I was the same as Piglet when I first got panics I tended to cry alot.
After that it was films but even when my Mum died I didn't cry that much....when I was on my own though that was different.
I've changed though..at the moment can cry over anything at the drop of a hat, but, am going through some stuff and gradually getting on top.
It's not a bad thing to cry lets the pent up feeling s you have go.
I have to agree with Piglet as I normally do.
Take care honey
with good wishes
Zena
Hi Sax,
I have searched the web for your problem and have come up with something that you might like to check out
http://www.healthboards.com/boards/archive/index.php/t-140739.html
Hope this helps
"Of all the things I've lost I miss my mind the most!"
Ahh, mate you are not at all abnormal you're just at a stage where you can't cry and I've certainly been like that and I'm sure loads of us have felt the same. Go with the flow for now your emotions will sort themselves out in due course (we all feel numb at times).
Lots of love
Piglet
"Supposing a tree fell down, Pooh, when we were underneath it?" said Piglet.
"Supposing it didn't," said Pooh after careful thought.
Hi Sax
I also find it impossible to cry, no matter how low I am feeling or how much I feel like I need to cry.

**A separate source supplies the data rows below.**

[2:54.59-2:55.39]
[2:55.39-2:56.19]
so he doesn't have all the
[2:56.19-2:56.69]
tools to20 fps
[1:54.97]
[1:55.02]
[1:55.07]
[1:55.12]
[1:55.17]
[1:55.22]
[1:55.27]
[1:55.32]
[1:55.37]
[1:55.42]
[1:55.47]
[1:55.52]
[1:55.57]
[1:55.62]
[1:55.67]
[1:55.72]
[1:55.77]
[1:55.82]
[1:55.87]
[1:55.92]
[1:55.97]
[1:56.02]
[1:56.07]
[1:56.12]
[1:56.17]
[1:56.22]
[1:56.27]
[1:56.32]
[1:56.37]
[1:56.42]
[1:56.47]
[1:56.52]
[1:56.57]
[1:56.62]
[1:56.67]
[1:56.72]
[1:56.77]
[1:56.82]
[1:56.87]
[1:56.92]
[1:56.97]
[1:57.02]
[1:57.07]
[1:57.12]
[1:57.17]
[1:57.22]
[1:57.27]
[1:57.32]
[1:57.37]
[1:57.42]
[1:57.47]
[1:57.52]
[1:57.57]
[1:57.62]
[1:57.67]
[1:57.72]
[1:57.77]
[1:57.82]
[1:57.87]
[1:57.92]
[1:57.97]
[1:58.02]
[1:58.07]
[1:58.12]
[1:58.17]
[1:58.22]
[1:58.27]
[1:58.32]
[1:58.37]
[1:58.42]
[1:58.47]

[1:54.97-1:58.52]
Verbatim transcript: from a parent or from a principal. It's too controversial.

I've tried everything, because I often feel like I need to release the emotion. I've tried watching sad movies, particularly ones that usually make me cry. But nothing works.
Think depression just affects some people like that.
Karen
It is not easy to find happiness in ourselves, and it is not possible to find it elsewhere.
I have found it hard to cry in the past too, i normally just watch a really sad film, like the green mile and that gets me blubbering.
Take care
Donna x
When I was acute I so needed to cry and I couldn't and couldn't . Eventually it was a little act of kindness that started me off and I howled for England for a while and then it subsided.
If you're on meds it can supress all emotions
the lesser of two evils??? (http://www.nomorepanic.co.uk/showthread.php?t=3354)
Feeling flat (http://www.nomorepanic.co.uk/showthread.php?t=3039)
Meg
www.anxietymanagementltd.com
Watch your thoughts, they become your words...
Watch your words, they become your actions... Watch your actions, they become your habits... Watch your habits, they become your character... Watch your character, it becomes your destiny...
Hi Sax,
I get days when I over cry at times over nothing in paticular. I hate it when i get so weepy.
Take care,
Love PIP'S X X
Hi Sax,
My meds seem to have supressed the ability to cry though I have had one bought recently I feel pretty numb to most things. When I'm feeling really bad and could do with a good release I feel nothing. So you're not alone by any means!